Killebrew, 74, revealed the news in a statement on Thursday morning. He said that he was recently diagnosed and is being treated by a team of medical professionals at the Mayo Clinic.
While acknowledging that his condition is very serious, Killebrew said that he has confidence in his doctors and medical staff.
"I anticipate a full recovery," Killebrew said in the statement.
The legendary slugger, who ranks 11th on the all-time home run list with 573, called the journey he now faces "perhaps the most difficult battle of my life."
Although the diagnosis of this type of cancer is certainly difficult news, Killebrew said that he and his wife, Nita, feel blessed to have access to some of the best doctors and medical care.
"The Mayo Clinic is one of the largest and most experienced medical centers treating esophageal cancer in the world," Killebrew said. "In the past decade, they have made tremendous advances in the treatment of this disease."
Regarded as one of the most prolific power hitters in Major League history, Killebrew is also one of the most beloved players to ever don a Twins uniform. Over his 22-year Hall of Fame career spent with the Washington Senators, the Twins and the Kansas City Royals, Killebrew was named an American League All-Star 11 times and was selected as the AL MVP in 1969.
Since retiring in 1975, Killebrew has been an ambassador for the game of baseball through his work with the Twins and his charitable endeavors. He and Nita founded the Harmon Killebrew Foundation in 1998 and have raised funds to benefit some of Killebrew's favorite charities.

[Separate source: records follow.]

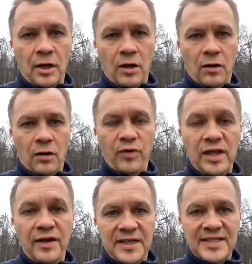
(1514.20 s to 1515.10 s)
we
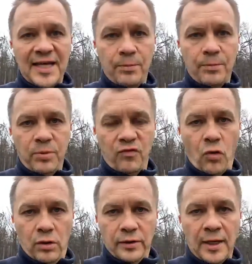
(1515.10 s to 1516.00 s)
live in a stable
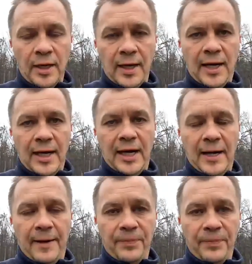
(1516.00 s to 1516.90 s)
world.
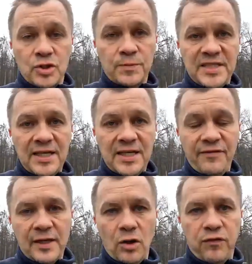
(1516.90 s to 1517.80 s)
Now,
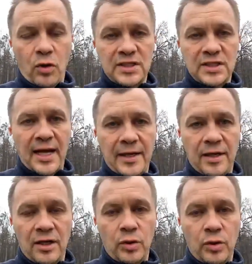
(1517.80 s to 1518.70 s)
specifically, of course, then
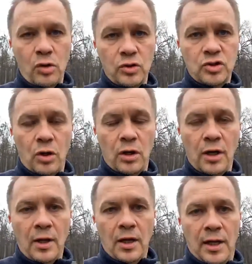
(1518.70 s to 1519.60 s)
you can also,
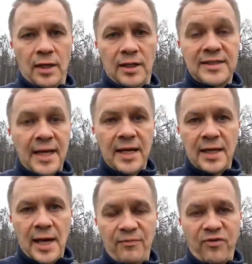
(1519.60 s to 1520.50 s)
let's say
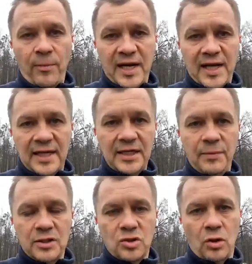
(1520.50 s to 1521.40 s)
I'm from
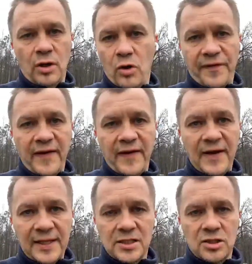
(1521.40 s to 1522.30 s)
academia, or think
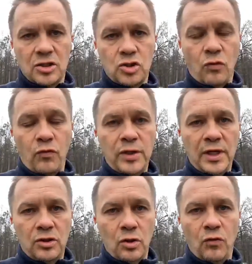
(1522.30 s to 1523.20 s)
tanks. So what you
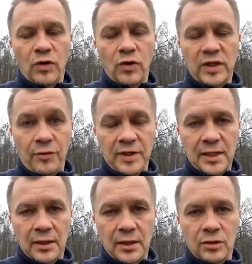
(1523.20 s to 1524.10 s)
can do, what everyone
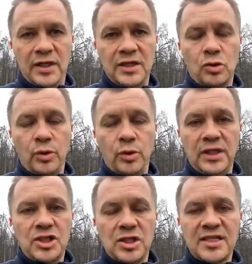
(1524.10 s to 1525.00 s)
can do, is to
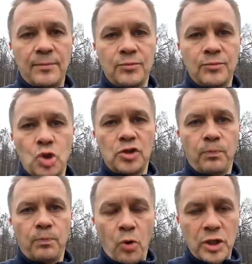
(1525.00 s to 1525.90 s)
engage in some joint
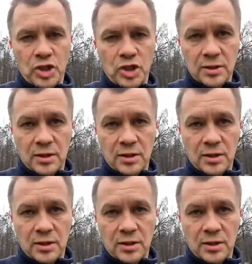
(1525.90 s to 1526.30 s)
projects.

"Harmon Killebrew is a great man," the Twins said in a statement on Thursday morning. "The collective heart of the Twins family goes out to him and Nita as they begin the battle against this cancer. Harmon is universally loved, and our thoughts and prayers are with him and Nita throughout this ordeal. We ask that everyone send prayers Harmon's way as he begins the road to recovery."
Killebrew said that he and his wife thank everyone for their outpouring of prayers and concern, and they have asked for privacy during this time.